• _PROBLEM STATEMENT_
Could you transcribe all of the data word for word?

Records from a collection

*** Block opens ***

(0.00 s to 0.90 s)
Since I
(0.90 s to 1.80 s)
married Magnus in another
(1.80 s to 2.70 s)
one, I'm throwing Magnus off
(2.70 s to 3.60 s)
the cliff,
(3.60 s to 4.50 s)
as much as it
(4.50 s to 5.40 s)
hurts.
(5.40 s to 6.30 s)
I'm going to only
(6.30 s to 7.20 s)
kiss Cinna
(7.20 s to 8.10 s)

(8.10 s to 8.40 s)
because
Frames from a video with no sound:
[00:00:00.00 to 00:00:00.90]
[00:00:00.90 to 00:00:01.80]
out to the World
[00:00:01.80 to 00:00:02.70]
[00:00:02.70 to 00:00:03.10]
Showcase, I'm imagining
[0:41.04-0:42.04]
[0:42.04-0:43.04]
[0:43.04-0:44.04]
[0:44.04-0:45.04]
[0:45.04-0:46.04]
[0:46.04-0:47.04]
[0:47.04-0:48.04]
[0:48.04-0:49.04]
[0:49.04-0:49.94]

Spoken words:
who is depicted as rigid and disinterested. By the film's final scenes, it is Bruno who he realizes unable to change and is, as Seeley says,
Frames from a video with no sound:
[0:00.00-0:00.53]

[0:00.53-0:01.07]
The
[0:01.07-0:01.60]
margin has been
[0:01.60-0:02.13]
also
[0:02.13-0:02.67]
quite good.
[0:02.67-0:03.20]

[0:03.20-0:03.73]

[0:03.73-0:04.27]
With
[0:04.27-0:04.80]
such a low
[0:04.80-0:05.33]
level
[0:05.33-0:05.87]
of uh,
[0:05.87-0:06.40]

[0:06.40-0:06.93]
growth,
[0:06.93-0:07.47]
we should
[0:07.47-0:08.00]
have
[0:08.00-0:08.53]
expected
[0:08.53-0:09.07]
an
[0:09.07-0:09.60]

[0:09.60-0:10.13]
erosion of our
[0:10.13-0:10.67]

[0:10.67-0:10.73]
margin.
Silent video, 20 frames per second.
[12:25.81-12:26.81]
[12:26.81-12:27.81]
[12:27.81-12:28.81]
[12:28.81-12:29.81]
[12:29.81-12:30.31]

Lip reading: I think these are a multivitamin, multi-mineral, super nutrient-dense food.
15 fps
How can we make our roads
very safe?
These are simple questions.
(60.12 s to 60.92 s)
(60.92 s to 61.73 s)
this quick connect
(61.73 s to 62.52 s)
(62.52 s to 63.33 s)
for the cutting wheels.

*** Block closes ***

• _ANSWER TO THIS EXERCISE_
(0.00 s to 0.90 s)
Since I
(0.90 s to 1.80 s)
married Magnus in another
(1.80 s to 2.70 s)
one, I'm throwing Magnus off
(2.70 s to 3.60 s)
the cliff,
(3.60 s to 4.50 s)
as much as it
(4.50 s to 5.40 s)
hurts.
(5.40 s to 6.30 s)
I'm going to only
(6.30 s to 7.20 s)
kiss Cinna
(7.20 s to 8.10 s)

(8.10 s to 8.40 s)
because
Frames from a video with no sound:
[00:00:00.00 to 00:00:00.90]
[00:00:00.90 to 00:00:01.80]
out to the World
[00:00:01.80 to 00:00:02.70]
[00:00:02.70 to 00:00:03.10]
Showcase, I'm imagining
[0:41.04-0:42.04]
[0:42.04-0:43.04]
[0:43.04-0:44.04]
[0:44.04-0:45.04]
[0:45.04-0:46.04]
[0:46.04-0:47.04]
[0:47.04-0:48.04]
[0:48.04-0:49.04]
[0:49.04-0:49.94]

Spoken words:
who is depicted as rigid and disinterested. By the film's final scenes, it is Bruno who he realizes unable to change and is, as Seeley says,
Frames from a video with no sound:
[0:00.00-0:00.53]

[0:00.53-0:01.07]
The
[0:01.07-0:01.60]
margin has been
[0:01.60-0:02.13]
also
[0:02.13-0:02.67]
quite good.
[0:02.67-0:03.20]

[0:03.20-0:03.73]

[0:03.73-0:04.27]
With
[0:04.27-0:04.80]
such a low
[0:04.80-0:05.33]
level
[0:05.33-0:05.87]
of uh,
[0:05.87-0:06.40]

[0:06.40-0:06.93]
growth,
[0:06.93-0:07.47]
we should
[0:07.47-0:08.00]
have
[0:08.00-0:08.53]
expected
[0:08.53-0:09.07]
an
[0:09.07-0:09.60]

[0:09.60-0:10.13]
erosion of our
[0:10.13-0:10.67]

[0:10.67-0:10.73]
margin.
Silent video, 20 frames per second.
[12:25.81-12:26.81]
[12:26.81-12:27.81]
[12:27.81-12:28.81]
[12:28.81-12:29.81]
[12:29.81-12:30.31]

Lip reading: I think these are a multivitamin, multi-mineral, super nutrient-dense food.
15 fps
How can we make our roads
very safe?
These are simple questions.
(60.12 s to 60.92 s)
(60.92 s to 61.73 s)
this quick connect
(61.73 s to 62.52 s)
(62.52 s to 63.33 s)
for the cutting wheels.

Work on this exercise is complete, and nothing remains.